TotalsegmentatornRunning Slow on New M3Max Macbook Pro

QianMuXiao commented 8 months ago

I'm running TotalSegmentator on my M3Max chip (16-core CPU 40-core GPU) Macbook Pro and it's taking over 600 seconds to fully segment a 3D CT image of size 51251254, whereas it tends to take about 60 seconds on my 3070 GPU desktop. Is it possible that the latest version of totalsegmentator just uses the Macbook's CPU instead of calling the Macbook's "MPS" when using pytorch?

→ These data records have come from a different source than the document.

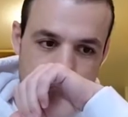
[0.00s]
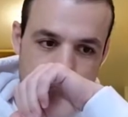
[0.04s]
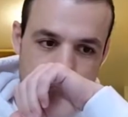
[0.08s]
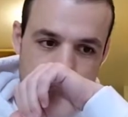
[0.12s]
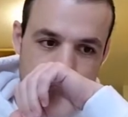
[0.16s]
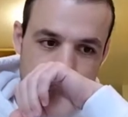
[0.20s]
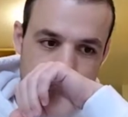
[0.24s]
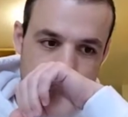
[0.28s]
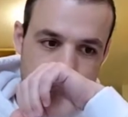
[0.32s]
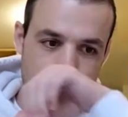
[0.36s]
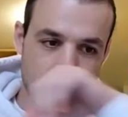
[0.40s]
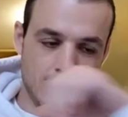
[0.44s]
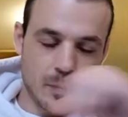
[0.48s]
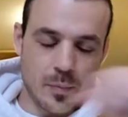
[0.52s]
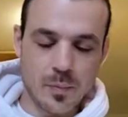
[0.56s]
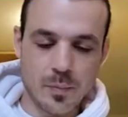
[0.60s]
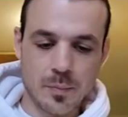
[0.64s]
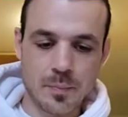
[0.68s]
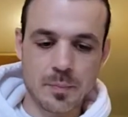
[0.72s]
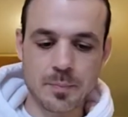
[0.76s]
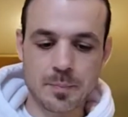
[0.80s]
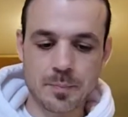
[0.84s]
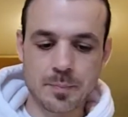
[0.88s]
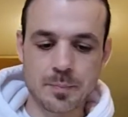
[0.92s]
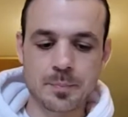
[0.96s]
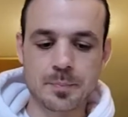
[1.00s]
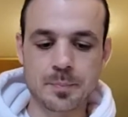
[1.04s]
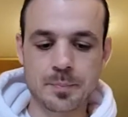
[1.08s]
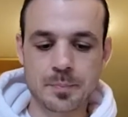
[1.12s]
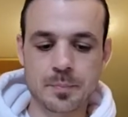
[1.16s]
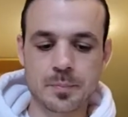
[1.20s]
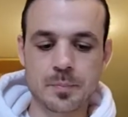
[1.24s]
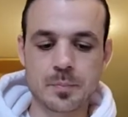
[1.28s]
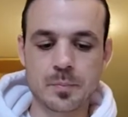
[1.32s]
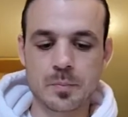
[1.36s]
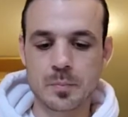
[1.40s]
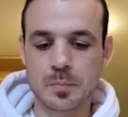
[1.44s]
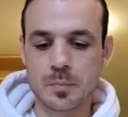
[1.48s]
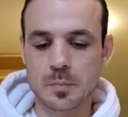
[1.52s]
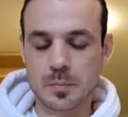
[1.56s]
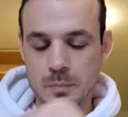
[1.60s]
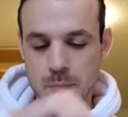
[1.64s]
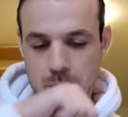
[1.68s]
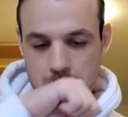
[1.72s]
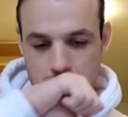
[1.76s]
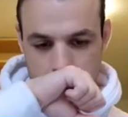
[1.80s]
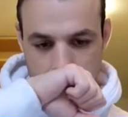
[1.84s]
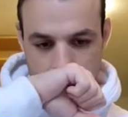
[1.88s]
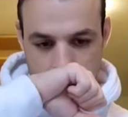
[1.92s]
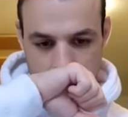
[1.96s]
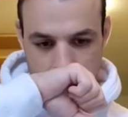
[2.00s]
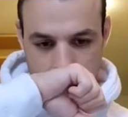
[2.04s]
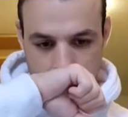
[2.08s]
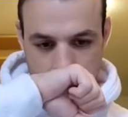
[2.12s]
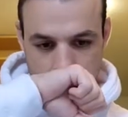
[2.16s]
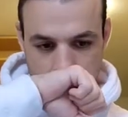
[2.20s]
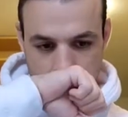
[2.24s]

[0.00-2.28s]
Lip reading: (silence)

francescopisu commented 8 months ago

Are you using TotalSegmentator for 3d segmentation ? Pytorch's MPS backend doesn't support 3d ops yet, hence even if TotalSegmentator is doing everything right your computation would still be slow on a mac.

QianMuXiao commented 8 months ago

francescopisu Yes I used CT image data with dimensions of about （512,512,54）, but before that I didn't realize that Pytorch's MPS device doesn't support 3D operations, I'll re-check the docs on that, thanks a lot!

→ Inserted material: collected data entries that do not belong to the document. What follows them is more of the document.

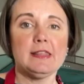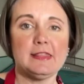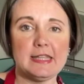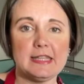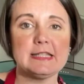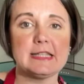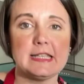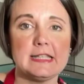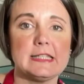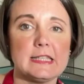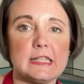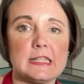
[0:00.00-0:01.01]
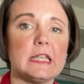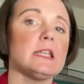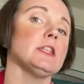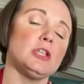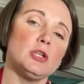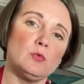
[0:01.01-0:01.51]
This is the thing
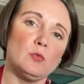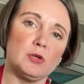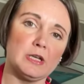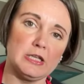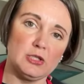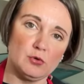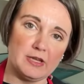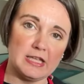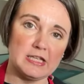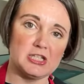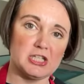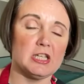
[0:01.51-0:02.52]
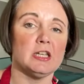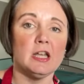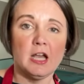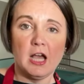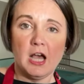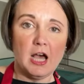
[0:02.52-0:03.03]
that you want in your kitchen
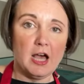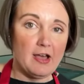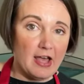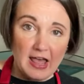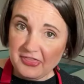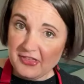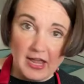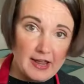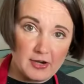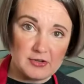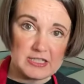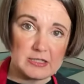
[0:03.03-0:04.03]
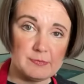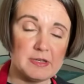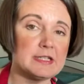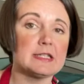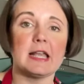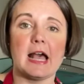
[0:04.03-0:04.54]
at
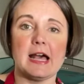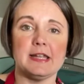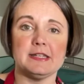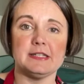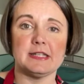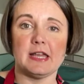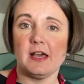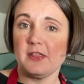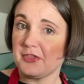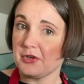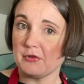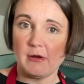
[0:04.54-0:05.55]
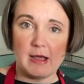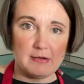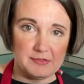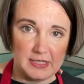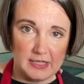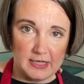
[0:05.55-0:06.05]
Christmas and
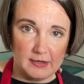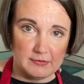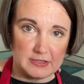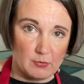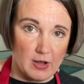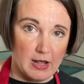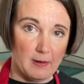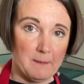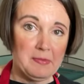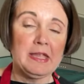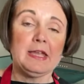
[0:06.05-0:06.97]
throughout the year as well.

QianMuXiao commented 8 months ago

Are you using TotalSegmentator for 3d segmentation ? Pytorch's MPS backend doesn't support 3d ops yet, hence even if TotalSegmentator is doing everything right your computation would still be slow on a mac.

I checked the Pytorch documentation in detail and after some practice the current night version of pytorch only supports MPS accelerated Conv3d but not ConvTranspose3d operations.

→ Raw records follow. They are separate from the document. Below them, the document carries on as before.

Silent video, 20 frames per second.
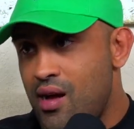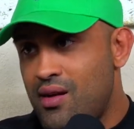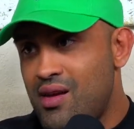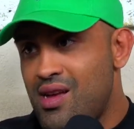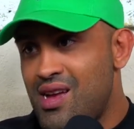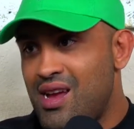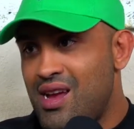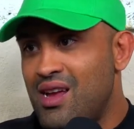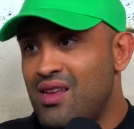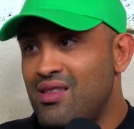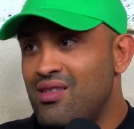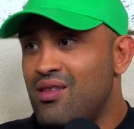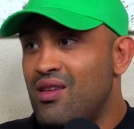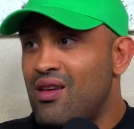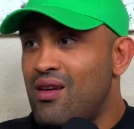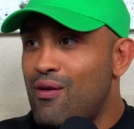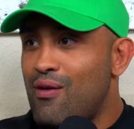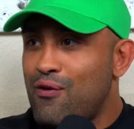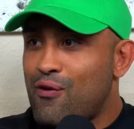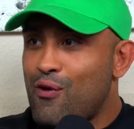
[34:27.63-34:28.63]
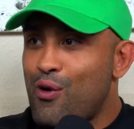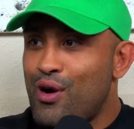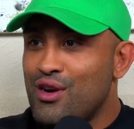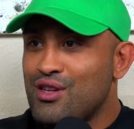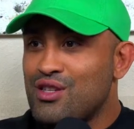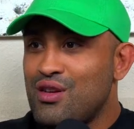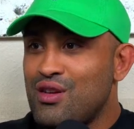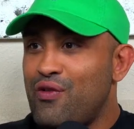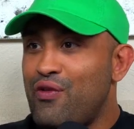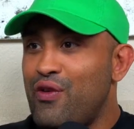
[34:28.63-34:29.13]
And of course,
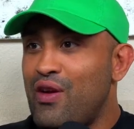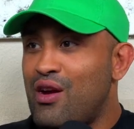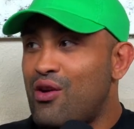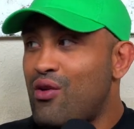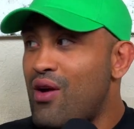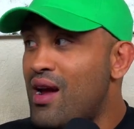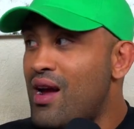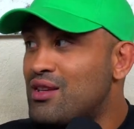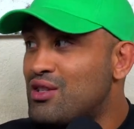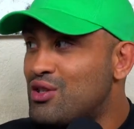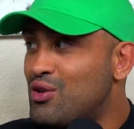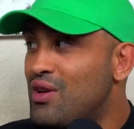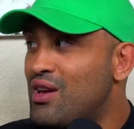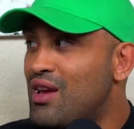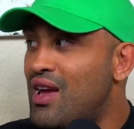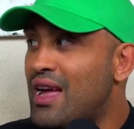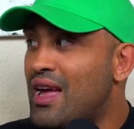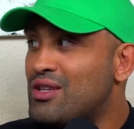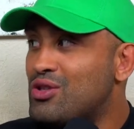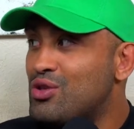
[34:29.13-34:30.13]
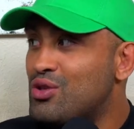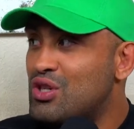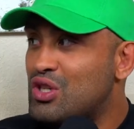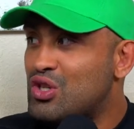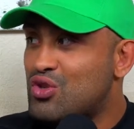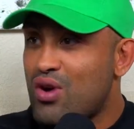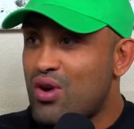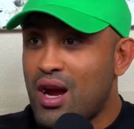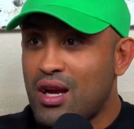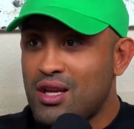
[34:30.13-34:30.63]
if he cracks you, he gets you
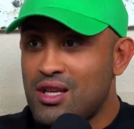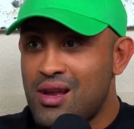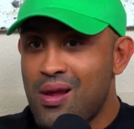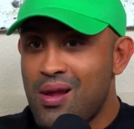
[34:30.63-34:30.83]
distracted.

wasserth commented 8 months ago

It seems that quite recently pytorch finally added Conv3d to the nightly version. I pushed a commit to master to allow "mps" as device argument. I did not have a chance to test it since I am not running the newest MacOs which is required for this to work.

wasserth commented 8 months ago

It seems that nnUNnet also uses ConvTranspose3D which is not yet supported. So mps is not working for now.

QianMuXiao commented 8 months ago

It seems that nnUNnet also uses ConvTranspose3D which is not yet supported. So mps is not working for now.

Yes, I called the mps device parameter by modifying the source code in the Totalsegmentator package, and in the latest nightly version of the pytorch environment it prompts that pytorch does not support ConvTranspose3D under mps.

wxc-2020 commented 5 months ago

I run Totalsegmentator on M3 MAX mbp to segment only one CT image, regardless of using --fast or --rb, the error is as follows: Background workers died. Look for the error message further up! If there is none then your RAM was full and the worker was killed by the OS. Use fewer workers or get more RAM in that case!

francescopisu commented 5 months ago

@wxc-2020 How many workers for preprocessing ? nr_thr_resamp and nr_thr_saving My run crashed very recently because I spawned too many workers (31 to be precise) and I drained all 64 GB of RAM.

QianMuXiao commented 5 months ago

My running still fine，My Mac got only 48GB RAM and when I run the 3D Segment with full-res on CPU its slow but wont broken and don`t need to use swap

francescopisu commented 5 months ago

@QianMuXiao It also depends on the specifics of your tomographic data

QianMuXiao commented 5 months ago

@francescopisu The MSD datasets I've been using lately seem to run segmentation fine

wxc-2020 commented 5 months ago

@francescopisu I didn't specifically set these two parameters, which seem to be the default; In addition, my CT images are 256256300；I still can't find the specific reason for the error.

francescopisu commented 5 months ago

@wxc-2020 Can you show the entire stack trace when you get the error ?

wxc-2020 commented 5 months ago

@francescopisu Thanks for your care. I have now uninstalled and installed all my conda and re-run Totalsegmentator, no longer report corresponding errors and run smoothly with the CPU（it takes 3 to 4 minutes for mbp with 128g memory to segment a CT image in --fast mode）.I think the reason for the error may be that there are some conflicts in my old conda env.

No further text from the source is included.